² Department of Pharmaceutical Sciences, Nesbitt School of Pharmacy, Wilkes University, 84 W South St., Wilkes-Barre, Pennsylvania 18766, United States.
³ Department of Electrical Engineering and Physics, College of Science and Engineering, Wilkes University, 84 W South St., Wilkes-Barre, Pennsylvania 18766, United States.

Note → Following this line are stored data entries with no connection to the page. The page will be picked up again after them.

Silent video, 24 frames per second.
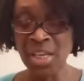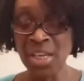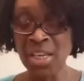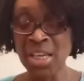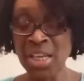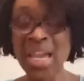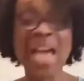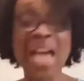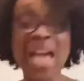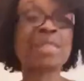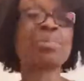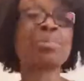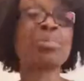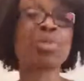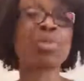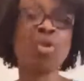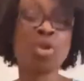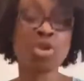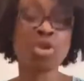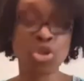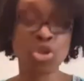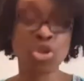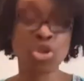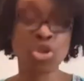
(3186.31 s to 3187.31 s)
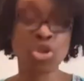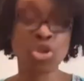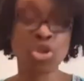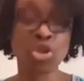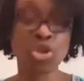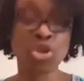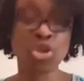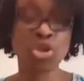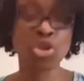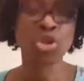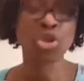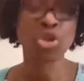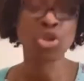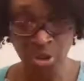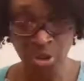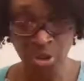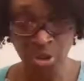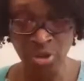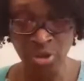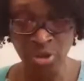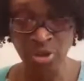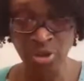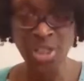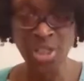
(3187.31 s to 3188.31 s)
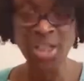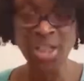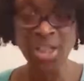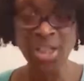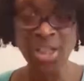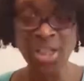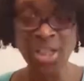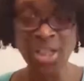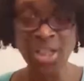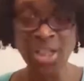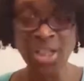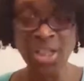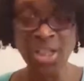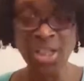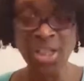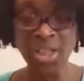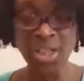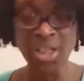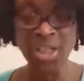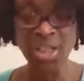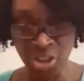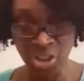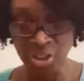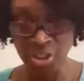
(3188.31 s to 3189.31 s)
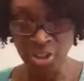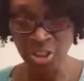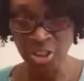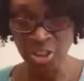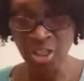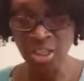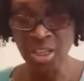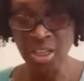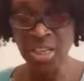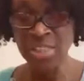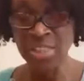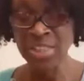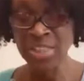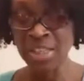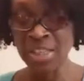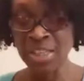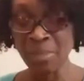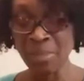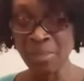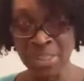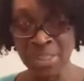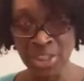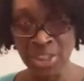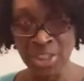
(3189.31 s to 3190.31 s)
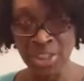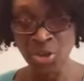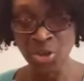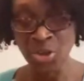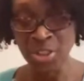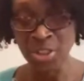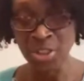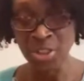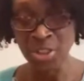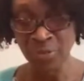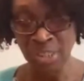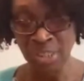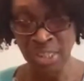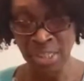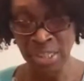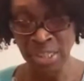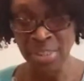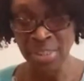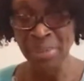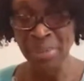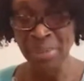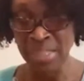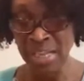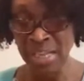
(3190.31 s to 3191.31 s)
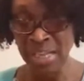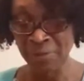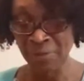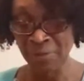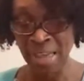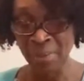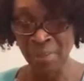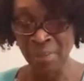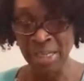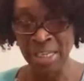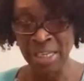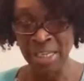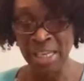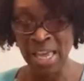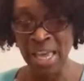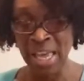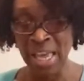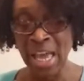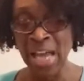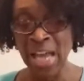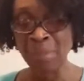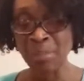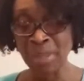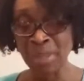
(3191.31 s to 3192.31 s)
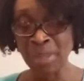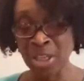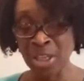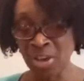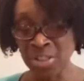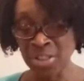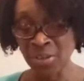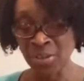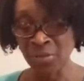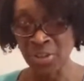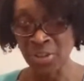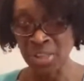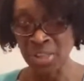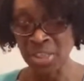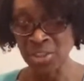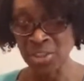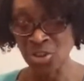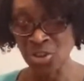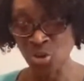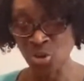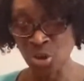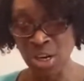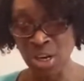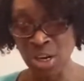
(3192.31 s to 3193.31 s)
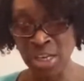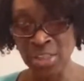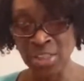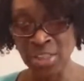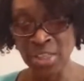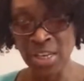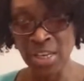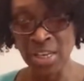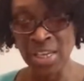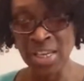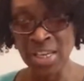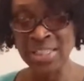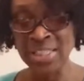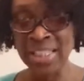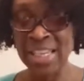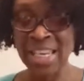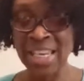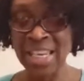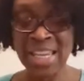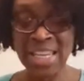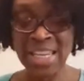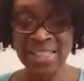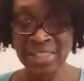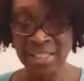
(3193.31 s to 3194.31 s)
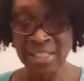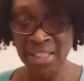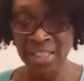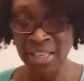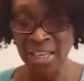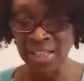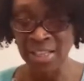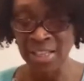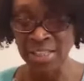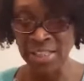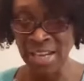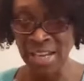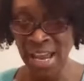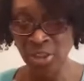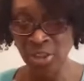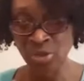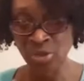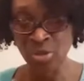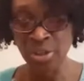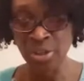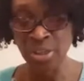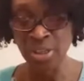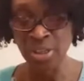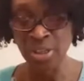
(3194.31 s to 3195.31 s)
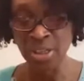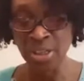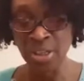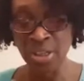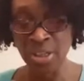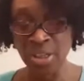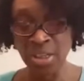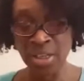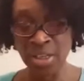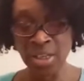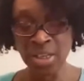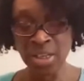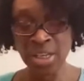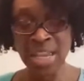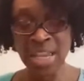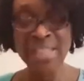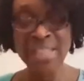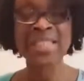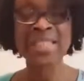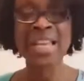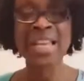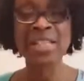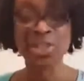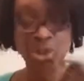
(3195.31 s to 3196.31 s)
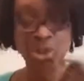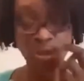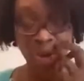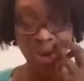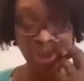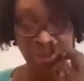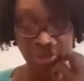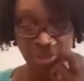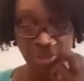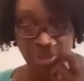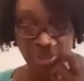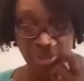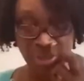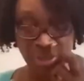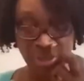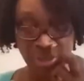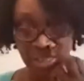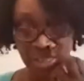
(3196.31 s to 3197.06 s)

He has broad shoulders, diligent. He's committed to his immediate family. And because of this trait, is easily and naturally, he extends to others.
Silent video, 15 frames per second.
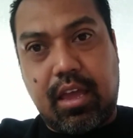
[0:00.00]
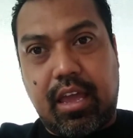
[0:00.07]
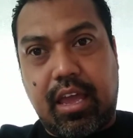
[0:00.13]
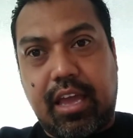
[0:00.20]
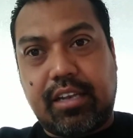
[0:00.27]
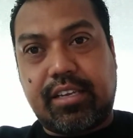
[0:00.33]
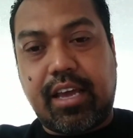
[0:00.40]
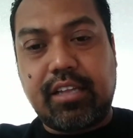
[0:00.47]

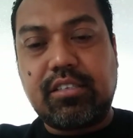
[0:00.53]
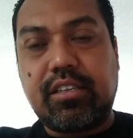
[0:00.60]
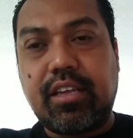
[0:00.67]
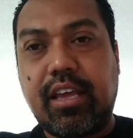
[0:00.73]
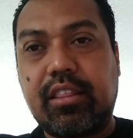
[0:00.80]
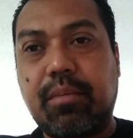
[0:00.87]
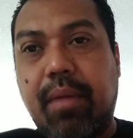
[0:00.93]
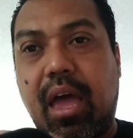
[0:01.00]
It tends to
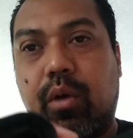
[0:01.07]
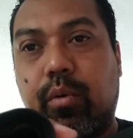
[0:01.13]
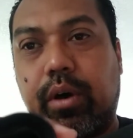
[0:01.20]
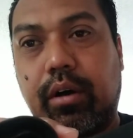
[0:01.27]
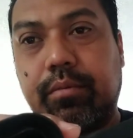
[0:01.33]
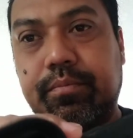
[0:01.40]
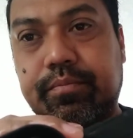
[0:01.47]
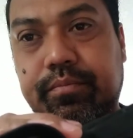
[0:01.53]
hit the
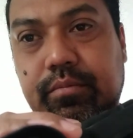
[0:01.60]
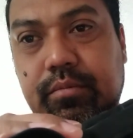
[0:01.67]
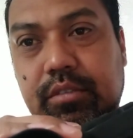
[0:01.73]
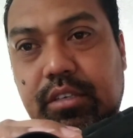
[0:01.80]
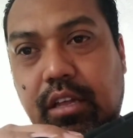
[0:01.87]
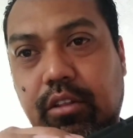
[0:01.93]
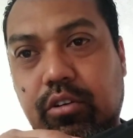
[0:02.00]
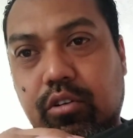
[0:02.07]
magwell. It's
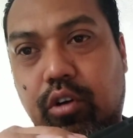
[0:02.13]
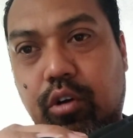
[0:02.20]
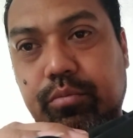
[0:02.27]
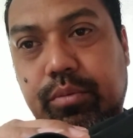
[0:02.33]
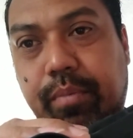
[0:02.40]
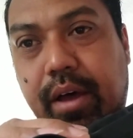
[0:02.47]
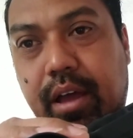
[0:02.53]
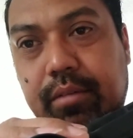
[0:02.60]
that little chrome
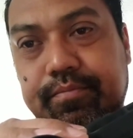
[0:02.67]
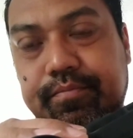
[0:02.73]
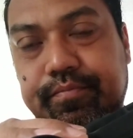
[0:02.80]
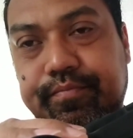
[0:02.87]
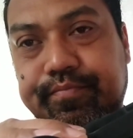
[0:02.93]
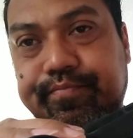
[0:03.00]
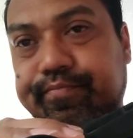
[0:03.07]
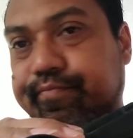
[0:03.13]
spot.
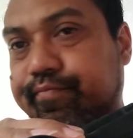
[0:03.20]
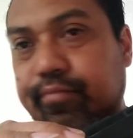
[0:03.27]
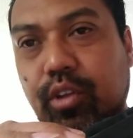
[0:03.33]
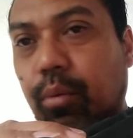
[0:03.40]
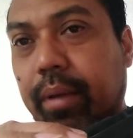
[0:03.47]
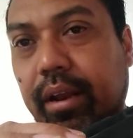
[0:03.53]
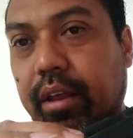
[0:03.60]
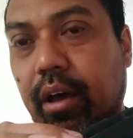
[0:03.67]
No
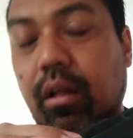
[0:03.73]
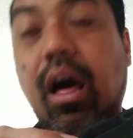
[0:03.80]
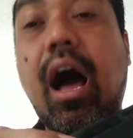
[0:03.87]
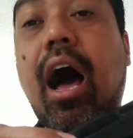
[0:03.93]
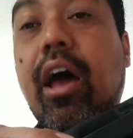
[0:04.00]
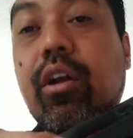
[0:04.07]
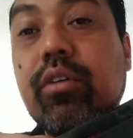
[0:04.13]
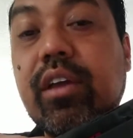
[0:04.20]
big deal.
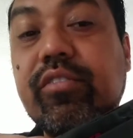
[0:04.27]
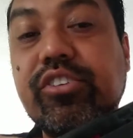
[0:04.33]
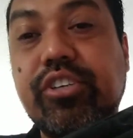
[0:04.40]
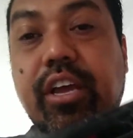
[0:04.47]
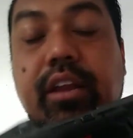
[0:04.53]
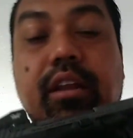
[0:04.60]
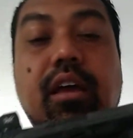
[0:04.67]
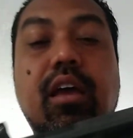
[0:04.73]
I don't give a
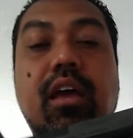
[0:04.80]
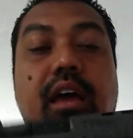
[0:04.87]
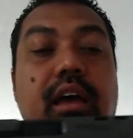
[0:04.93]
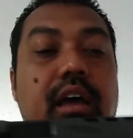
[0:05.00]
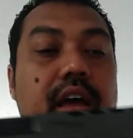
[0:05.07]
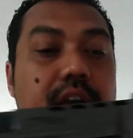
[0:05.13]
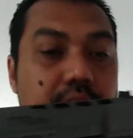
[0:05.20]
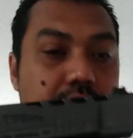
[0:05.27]
shit.
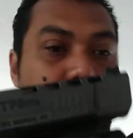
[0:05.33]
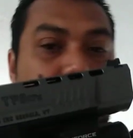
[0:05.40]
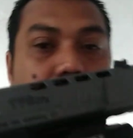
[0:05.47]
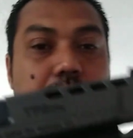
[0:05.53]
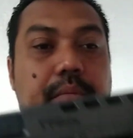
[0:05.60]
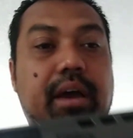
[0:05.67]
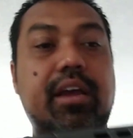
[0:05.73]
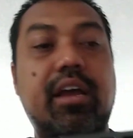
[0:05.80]

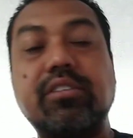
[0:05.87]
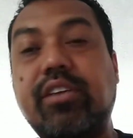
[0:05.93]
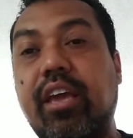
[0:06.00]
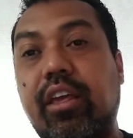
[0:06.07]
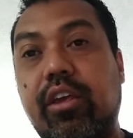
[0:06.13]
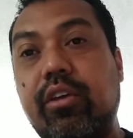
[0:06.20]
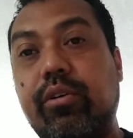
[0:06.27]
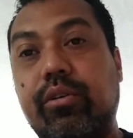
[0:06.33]
My guns get
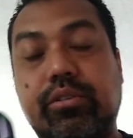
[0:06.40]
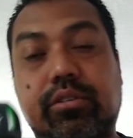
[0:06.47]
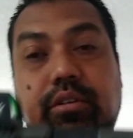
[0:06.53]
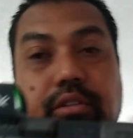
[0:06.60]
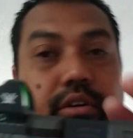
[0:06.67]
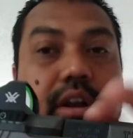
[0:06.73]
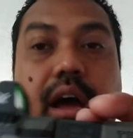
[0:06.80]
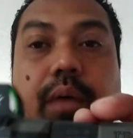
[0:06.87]
used.
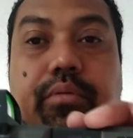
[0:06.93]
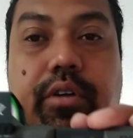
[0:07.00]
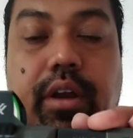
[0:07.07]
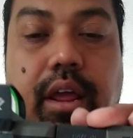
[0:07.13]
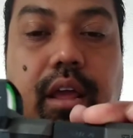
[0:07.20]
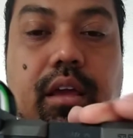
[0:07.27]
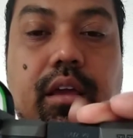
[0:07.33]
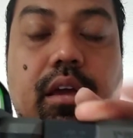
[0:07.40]
They're not
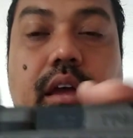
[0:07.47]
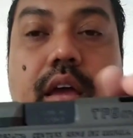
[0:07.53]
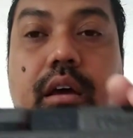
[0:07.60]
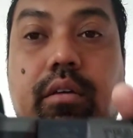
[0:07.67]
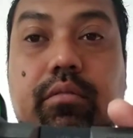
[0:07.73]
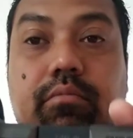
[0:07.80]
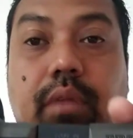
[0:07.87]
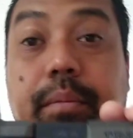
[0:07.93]
pretty.
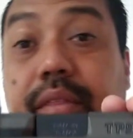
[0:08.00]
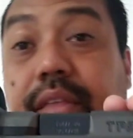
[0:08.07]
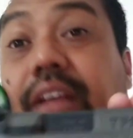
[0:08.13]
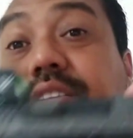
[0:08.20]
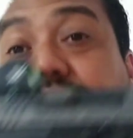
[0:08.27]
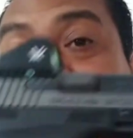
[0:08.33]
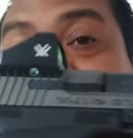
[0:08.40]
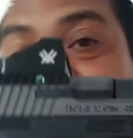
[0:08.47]
I mean,
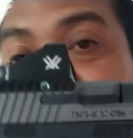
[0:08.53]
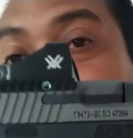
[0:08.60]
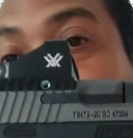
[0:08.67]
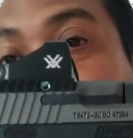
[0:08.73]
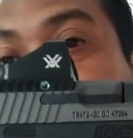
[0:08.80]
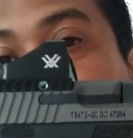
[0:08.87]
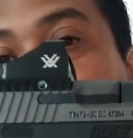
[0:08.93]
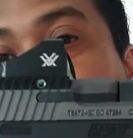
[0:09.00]
they look
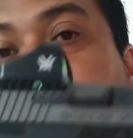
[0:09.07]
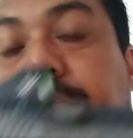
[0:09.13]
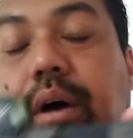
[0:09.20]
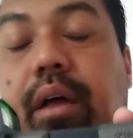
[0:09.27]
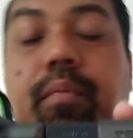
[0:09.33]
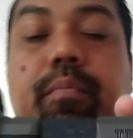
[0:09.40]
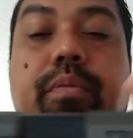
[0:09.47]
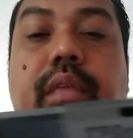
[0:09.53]
pretty,
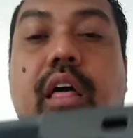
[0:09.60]
but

⁴ Department of Biology, College of Science and Engineering, Wilkes University, 84 W South St., Wilkes-Barre, Pennsylvania 18766, United States.

Abstract

Fluorescence sensing of oxalate has garnered some attention in the past two decades as a result of this anion's prominence and impact on society. Previous work on oxalate sensors and other divalent anion sensors has led to the conclusion that the sensors are selective for the anion under investigation. However, sensor selectivity is often determined by testing against a relatively small array of "guest" molecules or analytes and studies often exclude potentially interfering compounds. For example, studies on oxalate sensors have excluded compounds such as citrate and urate, which are anions in the biological matrices where oxalate is measured (e.g., urine, blood, and bacterial lysate). In the present study, we reassessed the selectivity of a dinuclear copper(II) macrocycle (Cu₂L) in an eosin Y displacement assay using biologically relevant anions. Although previously reported as selective for oxalate, we found greater indicator displacement (fluorescence response) for urate and oxaloacetate and a significant response to citrate. These anions are larger than oxalate and do not appear to fit into the putative binding pocket of Cu₂L. Consistent with previous reports, Cu₂L did not release eosin Y in the presence of several other dicarboxylates, including adipate, glutarate, malate (except at 10 mM), fumarate, succinate, or malonate (except at 10 mM), and the monocarboxylate acetate. This was demonstrated by the failure of the anions to reverse eosin Y quenching by Cu₂L. We also assessed, for the first time, other monocarboxylates, including butyrate, pyruvate, lactate, propionate, and formate. None of these anions were able to displace eosin Y, indicating no interaction with Cu₂L that interfered with the eosin Y binding site. Single-crystal X-ray crystallography revealed that nonselective binding of the anions is likely partly caused by readily accessible copper(II) ions on the external surface of Cu₂L. In addition, π-π stacking of urate with the aromatic groups of Cu₂L cannot be ruled out as a contributor to binding. We conclude that Cu₂L is not suitable for oxalate sensing in a biological matrix unless interfering compounds are selectively removed or masked.